Con el paso de los años, nuestra famosa y reconocida dieta mediterránea , cargada de cereales, legumbres y alimentos frescos, ha dejado paso a otros muchos menos saludables.

Esto ha llevado a la población a padecer multitud de enfermedades relacionadas con una alimentación de calidad inferior y similares a los países de su entorno social y económico.

Problemas cardio y/o cerebro-vasculares, cáncer, obesidad, diabetes, hipertensión arterial etc.

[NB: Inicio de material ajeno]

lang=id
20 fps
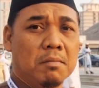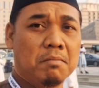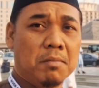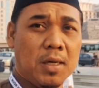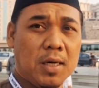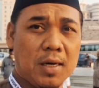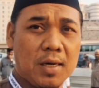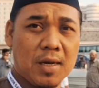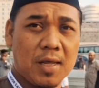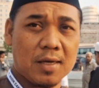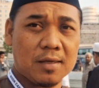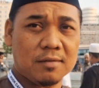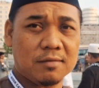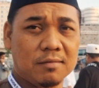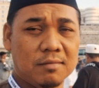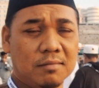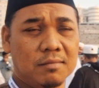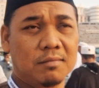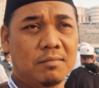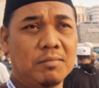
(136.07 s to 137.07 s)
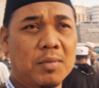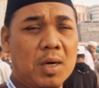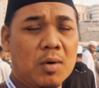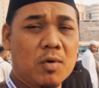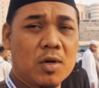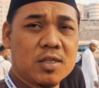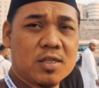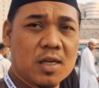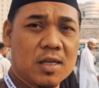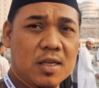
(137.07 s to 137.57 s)
mengenang
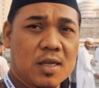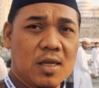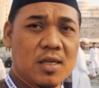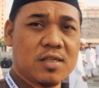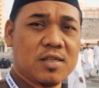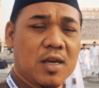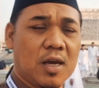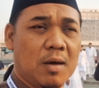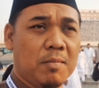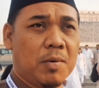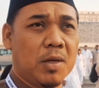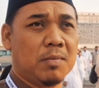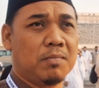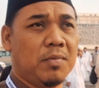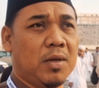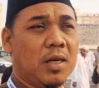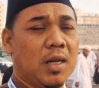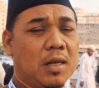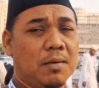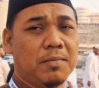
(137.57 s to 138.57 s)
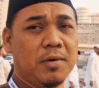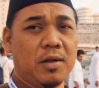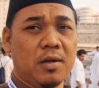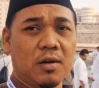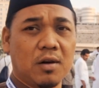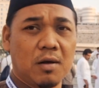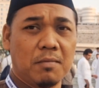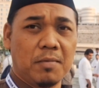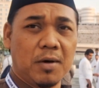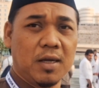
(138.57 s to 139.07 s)
bahwasanya sahabat Bilal bin
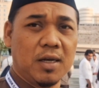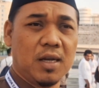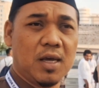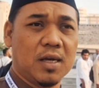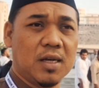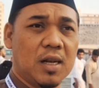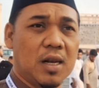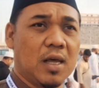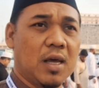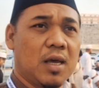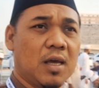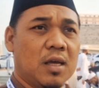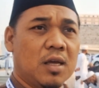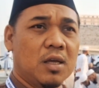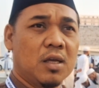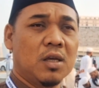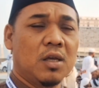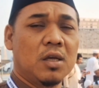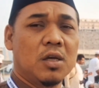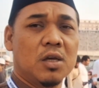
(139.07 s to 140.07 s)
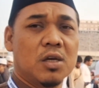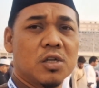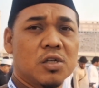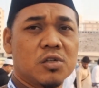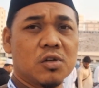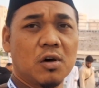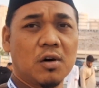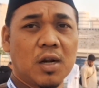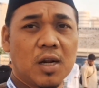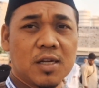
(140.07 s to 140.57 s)
Rabah ini adalah
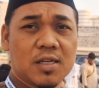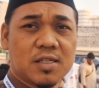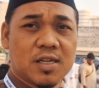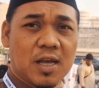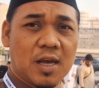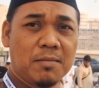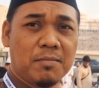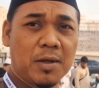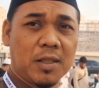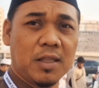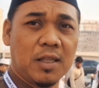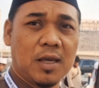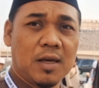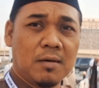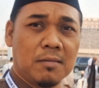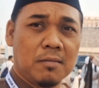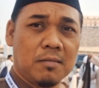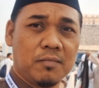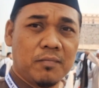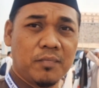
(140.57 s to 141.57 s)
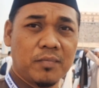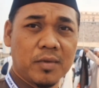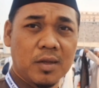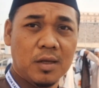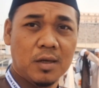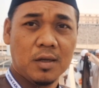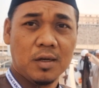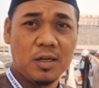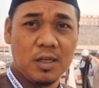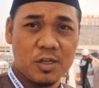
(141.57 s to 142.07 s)
seorang sahabat yang
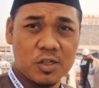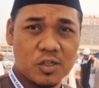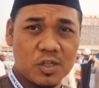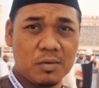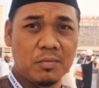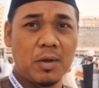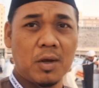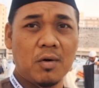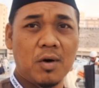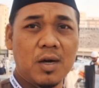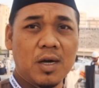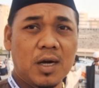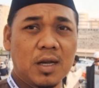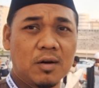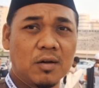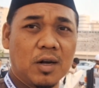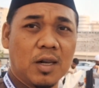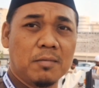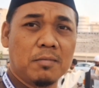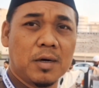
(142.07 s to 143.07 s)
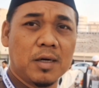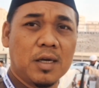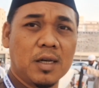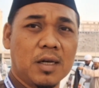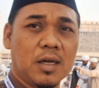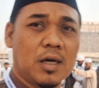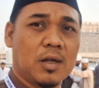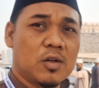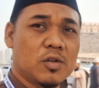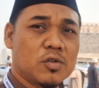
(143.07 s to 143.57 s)
diistimewakan oleh
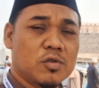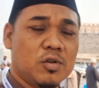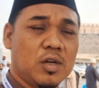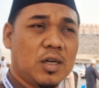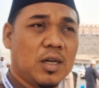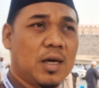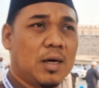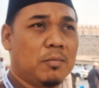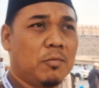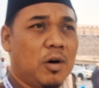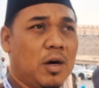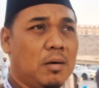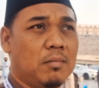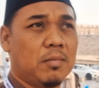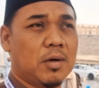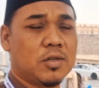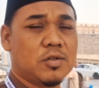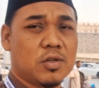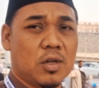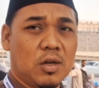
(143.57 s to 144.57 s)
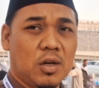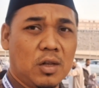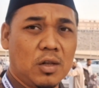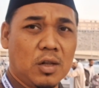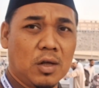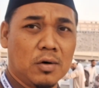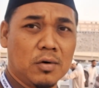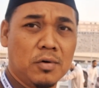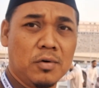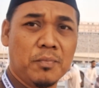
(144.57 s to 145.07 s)
baginda Rasulullah Muhammad
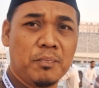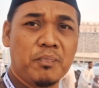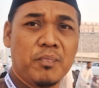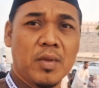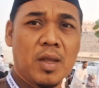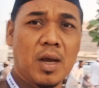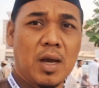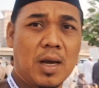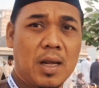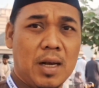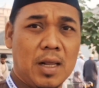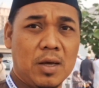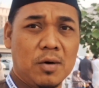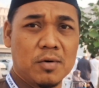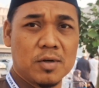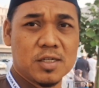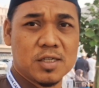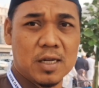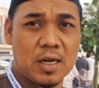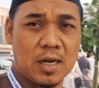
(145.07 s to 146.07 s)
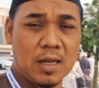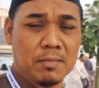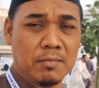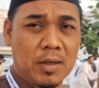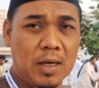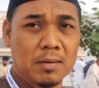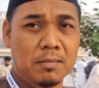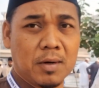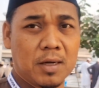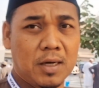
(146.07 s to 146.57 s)
Sallallahu Alaihi Wasallam
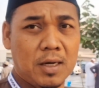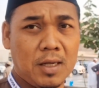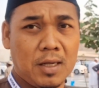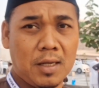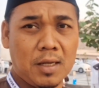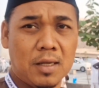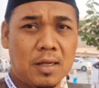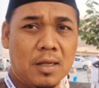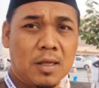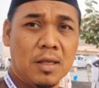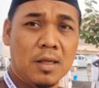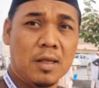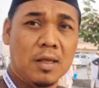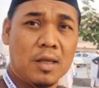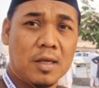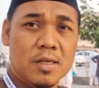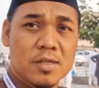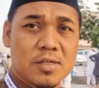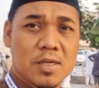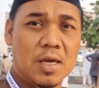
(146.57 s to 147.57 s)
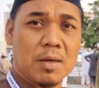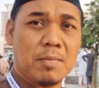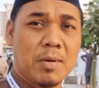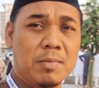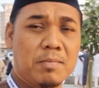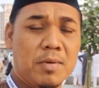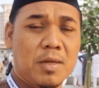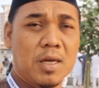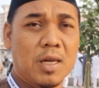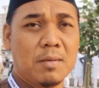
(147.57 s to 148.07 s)
yang mana
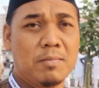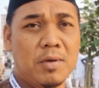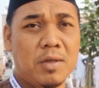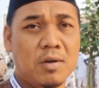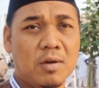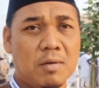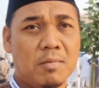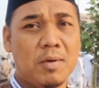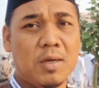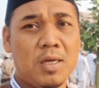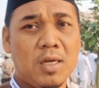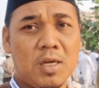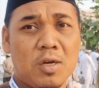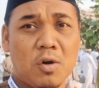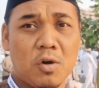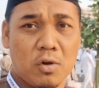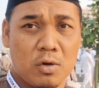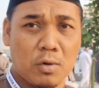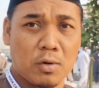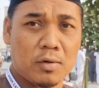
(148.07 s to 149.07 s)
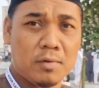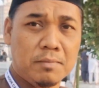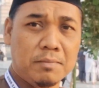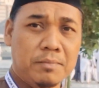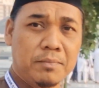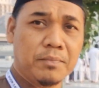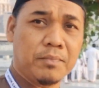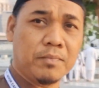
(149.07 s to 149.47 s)
sahabat Bilal bin Rabah ini konon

Sin embargo, según muestran los datos del estudio DAFNE, aun seguimos teniendo elevados consumos de pan, verduras, frutas, legumbres, pescados y aceites vegetales (principalmente oliva) que otros países del centro y norte de Europa, aunque también mayores de carnes y derivados

CADA OVEJA CON SU PAREJA

Otro de los grandes problemas presentes en la sociedad y que repercute negativamente en el estado y la educación nutricional, es la aparición constante de falacias, mitos, creencias irracionales sobre nutrición y alimentación, además de dietas y productos “mágicos” que pueden llegar a poner en peligro la salud de aquellos que personas que las siguen

Por todo ello es de vital importancia no dejarse llevar por los «cantos de sirena», promesas irreales y dietas milagro y confiar en los profesionales sanitarios (Dietistas y Dietistas nutricionistas) que promueven hábitos de vida saludables, sostenibles, económicos y al alcance de todos.

El ejemplo comparativo es simple. Si no vamos a la modista para hacernos una ortodoncia, ni le pedimos al barbero que nos dispense un jarabe, tampoco debemos confiar nuestra salud dietética en quienes quieren ayudarnos a llevar una mejor alimentación según su criterio personal y sin más herramientas que su buena intención en el mejor de los casos

Recuerde siempre confiar su salud al profesional adecuado a cada especialidad.